One of the most challenging things you can do as a parent is go on a long car journey with your children. By the end of it they are extremely fractious, grizzled, hungry, thirsty, and there is a good chance one of them will have wet themselves. You will be lucky to have retained your sanity.
On our last trip to visit the olds, it was about 5 hours each way. This involved the following incidents.
1) An hour into the trip Littl'un #1 pipes up with the usual "I need a wee!!!". Queue stop off at next service station for toilet break.
2) Five minutes later down the motorway Littl'un #1 pipes up with "I need a poo!!!" Queue stop off at next service station for yet another toilet break amid furious mutterings of "couldn't you go last time we stopped?" "But I didn't NEED to go then"...
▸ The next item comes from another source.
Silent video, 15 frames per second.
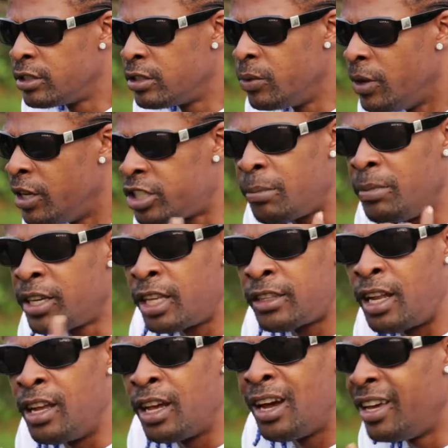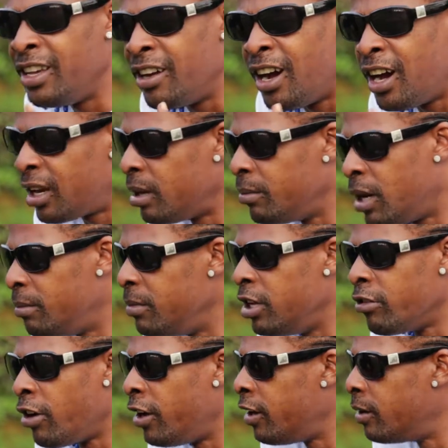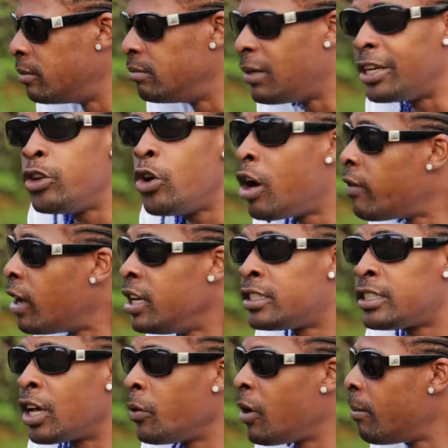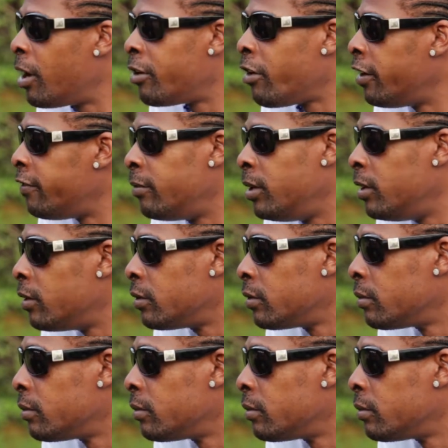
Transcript: where you check my catalog and hear all of them and me write them. I don't have a hit song where a man write for me now.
3) Littl'un #2 then clearly feels that he has been left out of the equation for too long and starts whining. Luckily he is still in nappies so that is one problem avoided. (We did consider putting a nappy on his brother after point 2 but there you go). So then we start the great Feeding of Children to Keep Them Quiet part of the journey. Sandwiches, biscuits and crisps are passed to the back of the car and now the car looks like it needs a good hoover. Littl'un #2 is covered in jam and just out of reach, but he can still reach to smear jam all over the interior of the car. Littl'un #1 moans that he didn't want jam and complains mightily for at least 20 minutes.
4) Kids are sated for a little while. Mum decides to put some music on to keep them happy. Littl'un #1 has developed a taste for Meatloaf and after listening to "I would do anything for love but I won't do that" five times in a row, mum is ready to bail and hitch a lift for the rest of the journey. What started off as cute, Littl'un #1 singing along to Meatloaf, is now very annoying and when we try and put something else on he complains loudly that it is rubbish and "can we put Meatloaf on" over and over and over and over...
5) Finally we get to our destination. Kids get out of the car, and immediately say "can we go home now?". We have yet to face the journey home, and are considering ways to drug the kids to sleep on the return journey.